Although various cognitive intervention approaches have shown some positive effects on outcomes of ICU survivors after hospital discharge, the high risk of bias and high heterogeneity across studies preclude conclusions about the most appropriate post-ICU care to rehabilitate cognitive deficits in critical care survivors. This review highlighted a number of methodological limitations that require further investigation.
Approaches to routine diagnostic testing in the intensive care unit include time-scheduled testing and targeted testing. Blood tests and chest radiographs requested on a routine, time-scheduled basis may reduce the risk of missing important findings. Targeted testing, considering individual patient needs, may reduce unnecessary testing, wasted clinician time, and costs. However, existing evidence of targeted testing interventions is generally of low quality, and the optimal testing approach is uncertain.
The aim of the study was to describe the development of an intervention to reduce unnecessary diagnostic test ordering by clinicians working in intensive care, with the aim of informing the design of a pivotal clinical trial.

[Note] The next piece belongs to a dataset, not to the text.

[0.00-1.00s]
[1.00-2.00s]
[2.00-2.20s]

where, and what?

The Capability, Opportunity, Motivation-Behaviour model was used as a theoretical framework for change. selleck kinase inhibitor The intervention components were informed by systematically identifying, assessing, and classifying targeted testing interventions in behavioural terms. Feedback from intensive c approach. This feedback, and a framework to identify behavioural interventions, has been used to inform the design of a proposed targeted testing clinical trial.

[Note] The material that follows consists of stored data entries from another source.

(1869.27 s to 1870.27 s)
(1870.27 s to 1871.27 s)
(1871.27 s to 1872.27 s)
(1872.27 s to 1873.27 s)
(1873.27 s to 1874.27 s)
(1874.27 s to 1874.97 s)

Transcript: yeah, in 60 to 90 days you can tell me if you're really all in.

Although surveyed intensive care clinicians report substantial unnecessary routine diagnostic testing, on the basis of currently available evidence, consumers prefer a more liberal approach. This feedback, and a framework to identify behavioural interventions, has been used to inform the design of a proposed targeted testing clinical trial.
Designing adjuvant trials is challenging because of uncertainties of prevalence and outcome of high-risk renal cell cancer (RCC) despite use of validated risk scores. Our objective is to investigate how differences in eligibility criteria may impact on potential study results in RCC adjuvant trials.
RECUR is a multicenter European database capturing patient and tumor characteristics, recurrence patterns, and survival of those curatively treated for non-metastatic RCC from 2006 to 2011 without any adjuvant therapy. We used RECUR to evaluate prevalence, disease-free survival (DFS), and overall survival (OS) according to eligibility criteria of immunotherapy-based adjuvant trials IMMotion 010 (NCT03024996), Checkmate 914 (NCT03138512), Keynote-564 (NCT03142334), RAMPART (NCT03288532), and PROSPER (NCT03055013).
Of 3024 relevant patients in RECUR, 408 (13.5%), 725 (24%), 609 (20.1%), 1363 (45.1%), and 1071 (35.4%) met eligibility criteria for IMMotion-010, CheckMate-914, Keynote-564, RAMPART, and PROSPER, respectively.